FluxML / Flux.jl

Relax! Flux is the ML library that doesn't make you tensor
https://fluxml.ai/
Other
4.46k stars 603 forks source link

DifferentiationInterface testing #2469

Open gdalle opened 1 month ago

gdalle commented 1 month ago

Hi there! I'm heading towards multi-argument and non-array support in DI, and I'd like to start testing Lux layers. For this I would need two things:

Do you think you could help me out?

CarloLucibello commented 1 month ago

You can take a look at the tests we added for Enzyme

https://github.com/FluxML/Flux.jl/blob/master/test/ext_enzyme/enzyme.jl

e.g. begin with

x = rand(Float32, 2, 1)
model = Chain(Dense(2=>3, relu), Dense(3=>2))
g = gradient(model -> sum(model(x)), model)[1]

We impose little limitations on gradients, they can be nested structs or named structs.
For instance, the ones returned by Enzyme and the ones returned by Zygote are compared by

function test_grad(g1, g2; broken=false)
    fmap_with_path(g1, g2) do kp, x, y
        :state ∈ kp && return # ignore RNN and LSTM state
        if x isa AbstractArray{<:Number}
            # @show kp
            @test x ≈ y rtol=1e-2 atol=1e-6 broken=broken
        end
        return x
    end
end

where fmap_with_path is defined in Functors.jl. So what we need is a gradient for each numerical array leaf in the original object. These leaves should be reachable through the same "path", e.g. g.layers[1].weight.

gdalle commented 1 month ago

I'm having issues when comparing the true gradients with finite differences. Depending on the random seed I get unpredictable failures. Is that a problem in the Flux test suite as well @CarloLucibello? I didn't find a way to pass an rng to the network constructors, do I have to seed! the global rng? For now I have increased atol and rtol but it's hard to know the right threshold.

CarloLucibello commented 1 month ago

We do Random.seed!(0) in runtests.jl and we don't see test failures, but I would have expected the tests to be robust. Can you identify the frail ones? Maybe the ones with RNNs?

gdalle commented 1 month ago

I'll try! Which backends should I aim to test?
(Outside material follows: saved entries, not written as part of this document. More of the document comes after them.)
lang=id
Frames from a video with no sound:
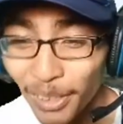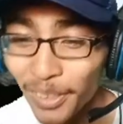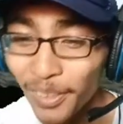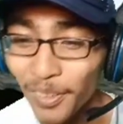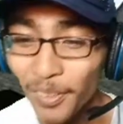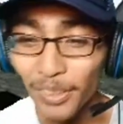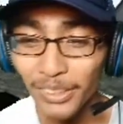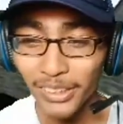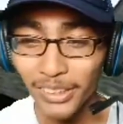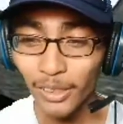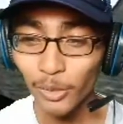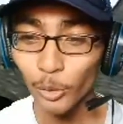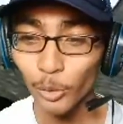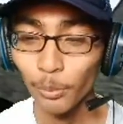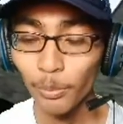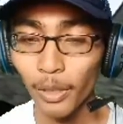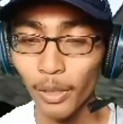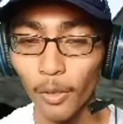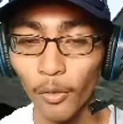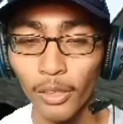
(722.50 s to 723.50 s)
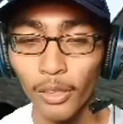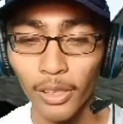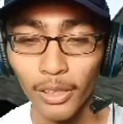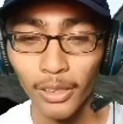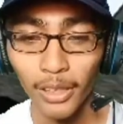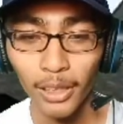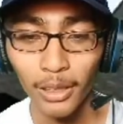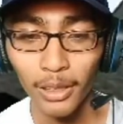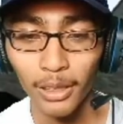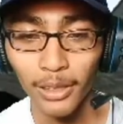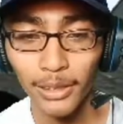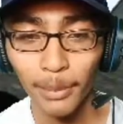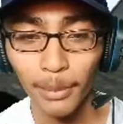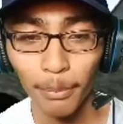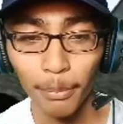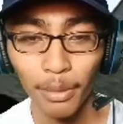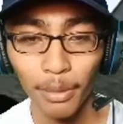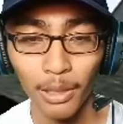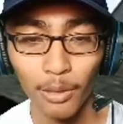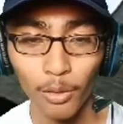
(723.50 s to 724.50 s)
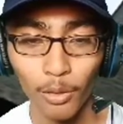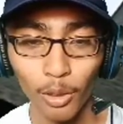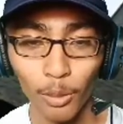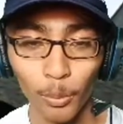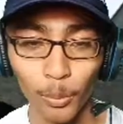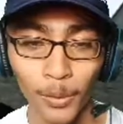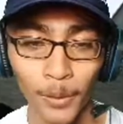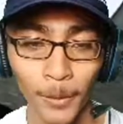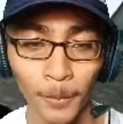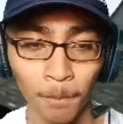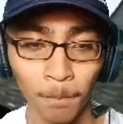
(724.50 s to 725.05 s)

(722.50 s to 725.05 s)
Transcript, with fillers: kocak sumpah oke okay, tadi sampai mana gua ngomong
Zygote, Enzyme and Tracker?

CarloLucibello commented 1 month ago

We don't support Tracker anymore. Primarly Zygote, and experimentally Enzyme.

gdalle commented 1 month ago

I added a random seed in https://github.com/gdalle/DifferentiationInterface.jl/pull/371, tests seem to pass for Zygote with the same tolerances as you. I'll notify you if I see random failures further down the road.

Any idea why Enzyme fails on two scenarios only (see the PR for details)?